# Your instructions:
All of the data below should be printed again exactly, pictures excluded.

----- Material for the task -----

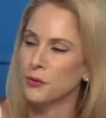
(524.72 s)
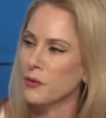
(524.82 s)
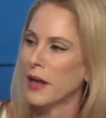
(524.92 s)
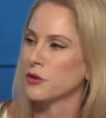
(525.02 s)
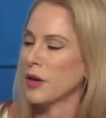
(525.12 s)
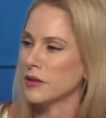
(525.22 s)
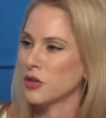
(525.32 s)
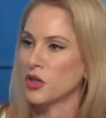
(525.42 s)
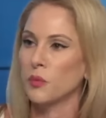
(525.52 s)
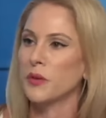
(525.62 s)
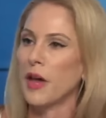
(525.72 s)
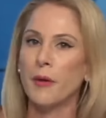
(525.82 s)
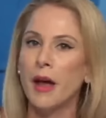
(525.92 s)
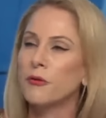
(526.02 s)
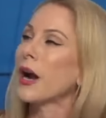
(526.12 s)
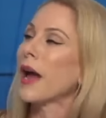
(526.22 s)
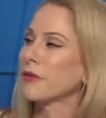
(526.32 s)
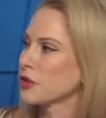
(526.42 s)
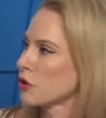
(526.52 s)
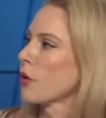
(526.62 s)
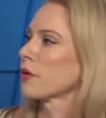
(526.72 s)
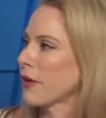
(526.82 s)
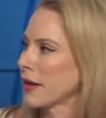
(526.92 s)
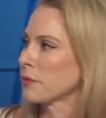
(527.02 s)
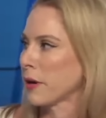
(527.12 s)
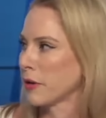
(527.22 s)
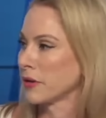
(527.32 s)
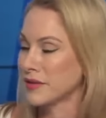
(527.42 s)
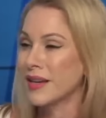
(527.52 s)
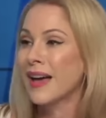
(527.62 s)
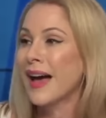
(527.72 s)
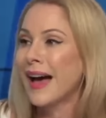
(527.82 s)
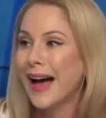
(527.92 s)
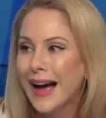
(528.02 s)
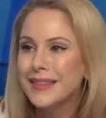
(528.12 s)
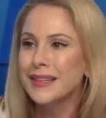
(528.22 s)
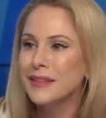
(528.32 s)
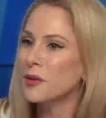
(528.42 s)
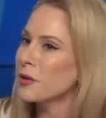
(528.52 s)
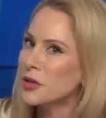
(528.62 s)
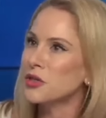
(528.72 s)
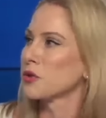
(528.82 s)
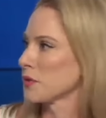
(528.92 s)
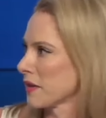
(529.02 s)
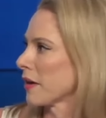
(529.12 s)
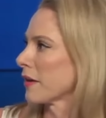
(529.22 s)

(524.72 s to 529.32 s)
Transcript: that transition without ever having to notify the parents. I think there are issues there.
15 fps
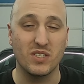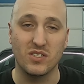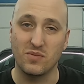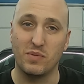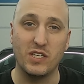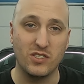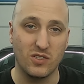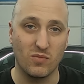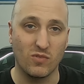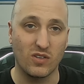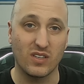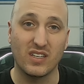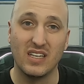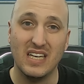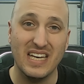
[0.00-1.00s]
suspension
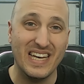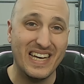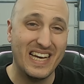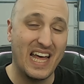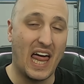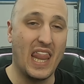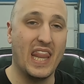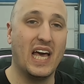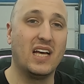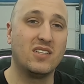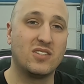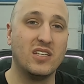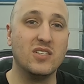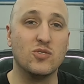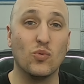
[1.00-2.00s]
work. And
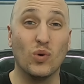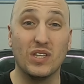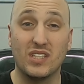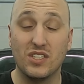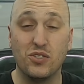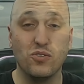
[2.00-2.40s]
that is what the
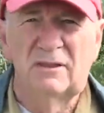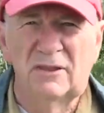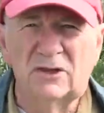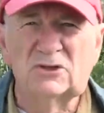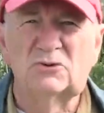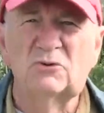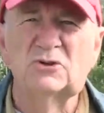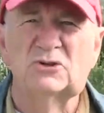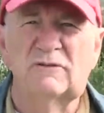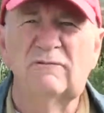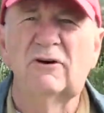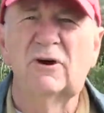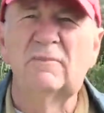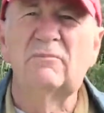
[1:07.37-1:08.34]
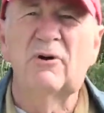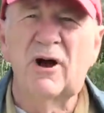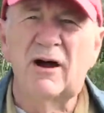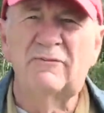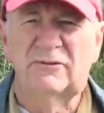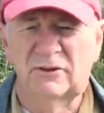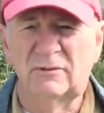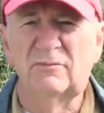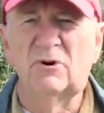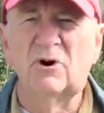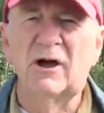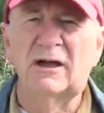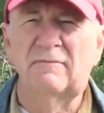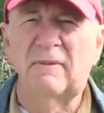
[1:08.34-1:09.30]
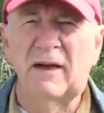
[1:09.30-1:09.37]
this was a very profitable
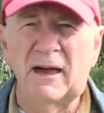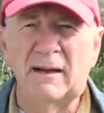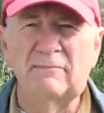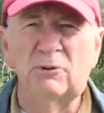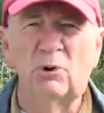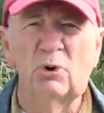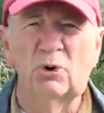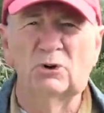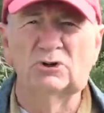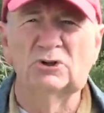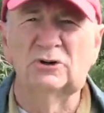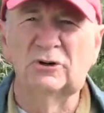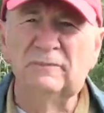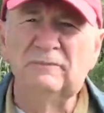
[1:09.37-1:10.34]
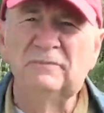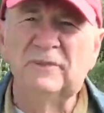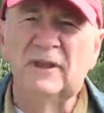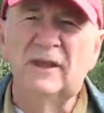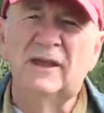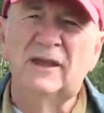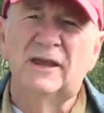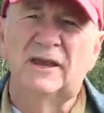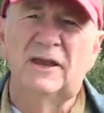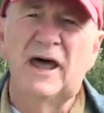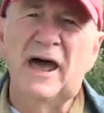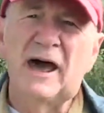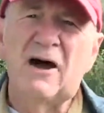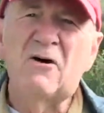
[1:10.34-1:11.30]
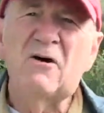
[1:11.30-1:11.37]
apple orchard.
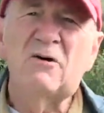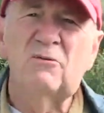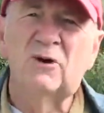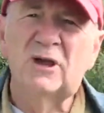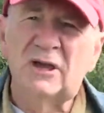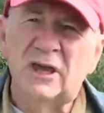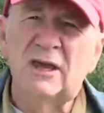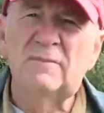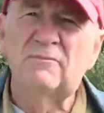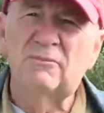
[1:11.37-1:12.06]
Now we keep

-----

# Your response:
(524.72 s)
(524.82 s)
(524.92 s)
(525.02 s)
(525.12 s)
(525.22 s)
(525.32 s)
(525.42 s)
(525.52 s)
(525.62 s)
(525.72 s)
(525.82 s)
(525.92 s)
(526.02 s)
(526.12 s)
(526.22 s)
(526.32 s)
(526.42 s)
(526.52 s)
(526.62 s)
(526.72 s)
(526.82 s)
(526.92 s)
(527.02 s)
(527.12 s)
(527.22 s)
(527.32 s)
(527.42 s)
(527.52 s)
(527.62 s)
(527.72 s)
(527.82 s)
(527.92 s)
(528.02 s)
(528.12 s)
(528.22 s)
(528.32 s)
(528.42 s)
(528.52 s)
(528.62 s)
(528.72 s)
(528.82 s)
(528.92 s)
(529.02 s)
(529.12 s)
(529.22 s)

(524.72 s to 529.32 s)
Transcript: that transition without ever having to notify the parents. I think there are issues there.
15 fps
[0.00-1.00s]
suspension
[1.00-2.00s]
work. And
[2.00-2.40s]
that is what the
[1:07.37-1:08.34]
[1:08.34-1:09.30]
[1:09.30-1:09.37]
this was a very profitable
[1:09.37-1:10.34]
[1:10.34-1:11.30]
[1:11.30-1:11.37]
apple orchard.
[1:11.37-1:12.06]
Now we keep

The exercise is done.